Embora reconheça que a proteção à criação intelectual seja legítima, Geber avalia que o debate sobre direitos autorais no contexto da inteligência artificial está longe de ser trivial. Ele chama atenção para os dilemas práticos e concorrenciais envolvidos na tentativa de restringir o uso de conteúdos no treinamento de modelos de IA, sobretudo em um cenário global em que outros países e empresas já avançaram utilizando grandes volumes de dados disponíveis, inclusive os nacionais.

Para Nina, além de o PL não detalhar mecanismos capazes de identificar, de forma prática, como conteúdos protegidos por direitos autorais foram utilizados e como estes deveriam ser remunerados, o tema já é tratado por uma legislação específica, o que torna questionável sua incorporação ao Marco Legal da Inteligência Artificial. “Pagar pelo acesso à informação quando não se sabe o que será gerado com isso não parece fazer sentido”, afirma, destacando que, da forma como está, o texto tende a ampliar a insegurança jurídica.

Impactos no mercado

Do ponto de vista das empresas de tecnologia, um dos principais pontos de preocupação está na ampliação do risco jurídico para desenvolvedores de software e fornecedores de soluções baseadas em inteligência artificial. Para Geber Ramalho, o PL tende a tratar sistemas de IA como tecnologias consolidadas, quando, na prática, elas ainda operam sob incertezas e probabilidades.

Ao permitir que prejuízos ou decisões equivocadas do sistema sejam automaticamente atribuídos ao desenvolvedor, a proposta ignora o papel humano na tomada de decisão e cria um ambiente de responsabilização excessiva. “A IA ainda não é uma tecnologia consolidada, é uma ferramenta de apoio à decisão humana.
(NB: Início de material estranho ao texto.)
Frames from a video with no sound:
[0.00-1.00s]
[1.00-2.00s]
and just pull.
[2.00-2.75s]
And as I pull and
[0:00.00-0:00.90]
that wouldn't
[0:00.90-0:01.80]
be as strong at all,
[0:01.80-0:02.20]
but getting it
Da forma que está hoje, o PL tende a punir o desenvolvedor do software pelo erro, tratando-o como responsabilidade objetiva”, alerta, citando como exemplo sistemas de apoio ao diagnóstico médico, nos quais a validação final deveria caber a um profissional humano.
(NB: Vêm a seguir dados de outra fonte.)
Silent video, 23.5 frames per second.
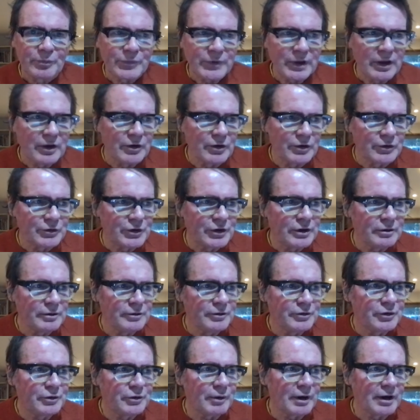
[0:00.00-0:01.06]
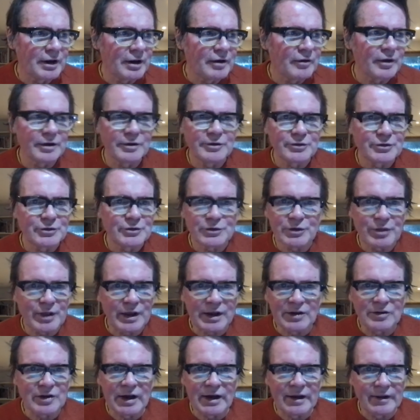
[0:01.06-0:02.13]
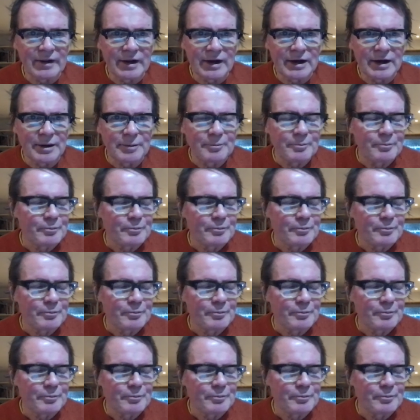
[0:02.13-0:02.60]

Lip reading: do you do any other things like that?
Esse cenário pode ter efeitos diretos sobre investimentos, competitividade e a localização de atividades de desenvolvimento. Affonso Nina afirma que, sem ajustes, o PL pode criar gargalos capazes de afetar decisões estratégicas de negócios. Ele relata o caso de uma startup nacional de educação que, ao analisar o texto, concluiu que não conseguiria operar no Brasil nas condições propostas, assim como de multinacionais que aguardam maior clareza regulatória antes de decidir pela instalação de centros de desenvolvimento de IA no país.

Tanto a Brasscom como o CESAR e demais entidades têm levado contribuições e recomendações ao deputado Aguinaldo Ribeiro (PP-PB), municiando o relator do projeto na Câmara dos Deputados com informações técnicas e propostas de aperfeiçoamento do texto. A expectativa é que o debate avance para uma redação mais equilibrada, capaz de proteger direitos fundamentais sem comprometer a inovação, a competitividade e a atração de investimentos para o país.

O desfecho desse processo será determinante para o posicionamento do Brasil na economia digital global. “Estamos em um ponto em que a IA é um divisor de águas. Ela pode acelerar o nosso desenvolvimento, diminuindo o gap entre o Brasil e os países desenvolvidos, ou aumentar esse fosso”, conclui Stefanini.